The Programming for Geospatial Hydrological Applications course was available from 2 March until 30 April 2021. However, the course materials were still made available for the registered participants after that period, for reference purposes. Learners were introduced to essential skills for researchers dealing with (spatial) data, including scripting ysing command line tools and automating procedures with writing batch scripts. Furthermore, participants learned how to process data and make models using Phyton and its usedul libraries. A total of 3456 participants from 150 countries were part of the online course.


International Open Water Symposium, Latin America and the Caribbean, November 2021

In Latin America two regional trainings have been organized on the use of freely available remote sensing information for water resources management. A logical next step was to promote open-source tools for water management that can benefit from these remote sensing resources. A first edition of the International Open Water Symposium was successfully held in Rabat, Morocco, in October 2019. This 4-day training, dedicated to the African continent, aimed at raising awareness of existing tools for the management of water resources and improving capacity in using these tools to address water-related challenges. A follow-up event was planned for LAC in late 2019 but was postponed as a result of the restrictions caused by the COVID19 pandemic.

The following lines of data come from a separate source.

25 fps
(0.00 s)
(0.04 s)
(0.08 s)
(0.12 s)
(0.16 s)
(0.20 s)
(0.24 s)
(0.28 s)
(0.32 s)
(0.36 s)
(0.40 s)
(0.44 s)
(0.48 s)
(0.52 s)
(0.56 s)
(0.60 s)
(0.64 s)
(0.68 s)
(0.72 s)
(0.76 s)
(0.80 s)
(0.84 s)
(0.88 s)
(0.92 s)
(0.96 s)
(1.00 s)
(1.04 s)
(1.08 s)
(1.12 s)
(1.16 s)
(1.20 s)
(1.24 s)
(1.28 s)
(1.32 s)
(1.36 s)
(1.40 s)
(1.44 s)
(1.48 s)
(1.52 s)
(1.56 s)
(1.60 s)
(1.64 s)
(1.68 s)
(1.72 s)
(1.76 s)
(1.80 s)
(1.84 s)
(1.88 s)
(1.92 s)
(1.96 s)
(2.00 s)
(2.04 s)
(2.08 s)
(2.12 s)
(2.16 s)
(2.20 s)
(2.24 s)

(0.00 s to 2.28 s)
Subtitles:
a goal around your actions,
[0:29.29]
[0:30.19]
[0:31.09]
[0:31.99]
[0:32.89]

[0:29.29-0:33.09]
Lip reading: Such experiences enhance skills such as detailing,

The second International Open Water Symposium was held virtually, in 22-26 November 2021, this time oriented to LAC countries. This symposium was designed to advance conceptual and practical training in open-source remote sensing applications, the use of IoT tools (TBC) and hydro-climatic modelling to support water resources management, as well as disaster risk reduction for water-related hazards (flood and droughts). The objective of this activity wa to train professionals, water resources managers and staff from governmental agencies and institutes from LAC participating countries in the current advances of these topics.

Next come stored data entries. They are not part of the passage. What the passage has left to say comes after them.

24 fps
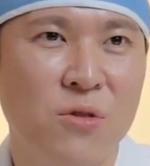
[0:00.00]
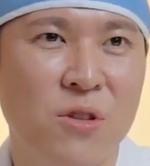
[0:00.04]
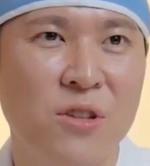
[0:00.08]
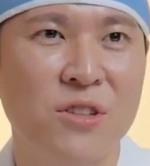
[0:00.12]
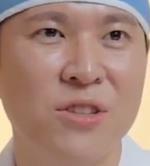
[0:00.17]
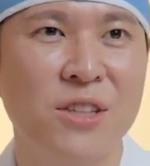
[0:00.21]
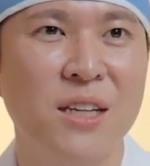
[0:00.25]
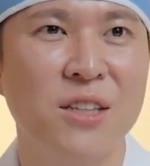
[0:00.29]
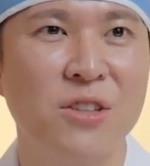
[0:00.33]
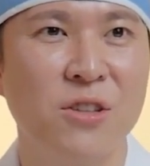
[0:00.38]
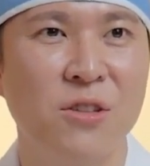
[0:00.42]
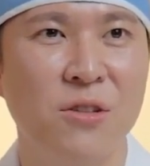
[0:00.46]
3
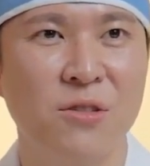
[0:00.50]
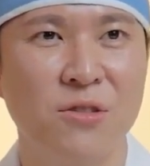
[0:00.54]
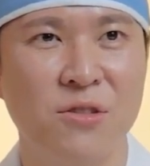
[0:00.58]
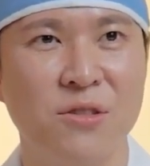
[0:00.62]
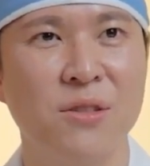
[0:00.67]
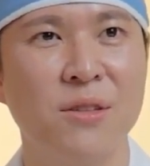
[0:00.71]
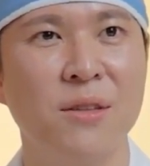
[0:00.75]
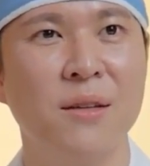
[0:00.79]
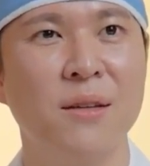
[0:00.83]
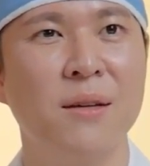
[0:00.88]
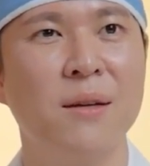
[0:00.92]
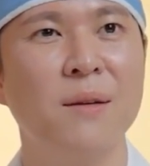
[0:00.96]
sessions.
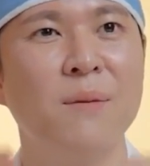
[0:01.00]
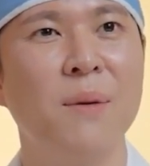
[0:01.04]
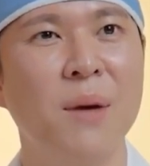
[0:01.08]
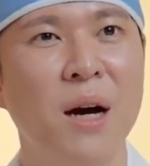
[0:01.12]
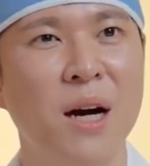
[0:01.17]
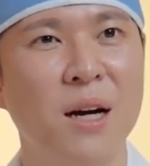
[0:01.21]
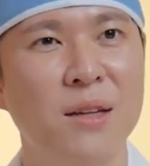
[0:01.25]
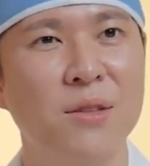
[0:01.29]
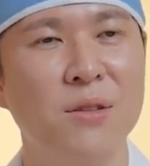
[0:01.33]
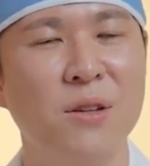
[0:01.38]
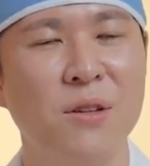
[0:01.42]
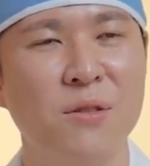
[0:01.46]

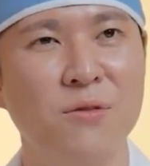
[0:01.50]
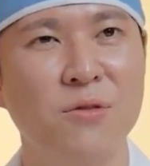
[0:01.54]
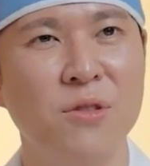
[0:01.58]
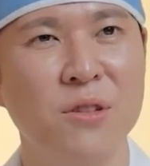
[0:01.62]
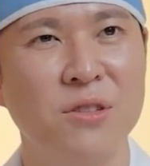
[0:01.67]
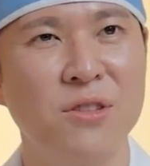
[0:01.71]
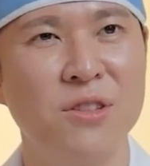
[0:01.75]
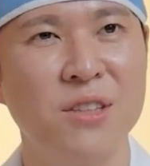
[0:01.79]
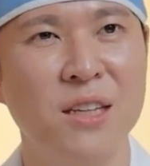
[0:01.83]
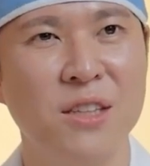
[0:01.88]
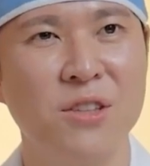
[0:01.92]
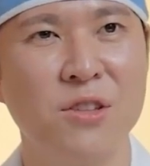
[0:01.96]
After the
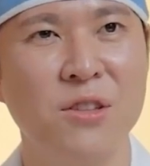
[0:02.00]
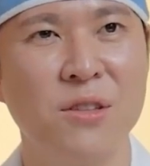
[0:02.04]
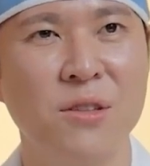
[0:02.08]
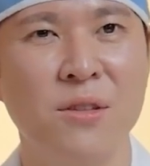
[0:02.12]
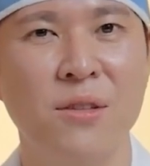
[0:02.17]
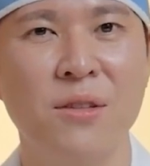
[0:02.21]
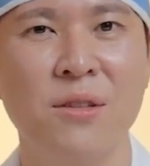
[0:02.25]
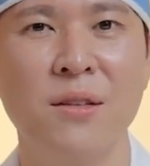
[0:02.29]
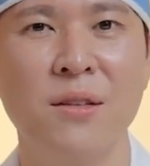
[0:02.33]
first session,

The activity was divided in two parts: an opening session with an introduction of the several topics and the presentation of high-end real-world applications of open-source software and tools for water management in LAC, followed by a four-day online training with three courses developed in parallel:

  1. Google Earth Engine for Wetland Monitoring: this course provided training on the subject of wetland management and/or monitoring through remote sensing products on the Google Earth Engine platform
  2. SWAT+: this course included setting up SWAT+ modelling tools; setting up a QSWAT project; delineate and create HRUs; add climate data and run the model in SWAT+ editor; setup a SWAT+ toolbox project; perform a sensitivity analysis, manual calibration and automatic calibration
  3. Spatial Data Infrastructure: which provided a general overview of what a Spatial Data Infrastructure (SDI) implies, from its definitions and characteristics to the basic installation.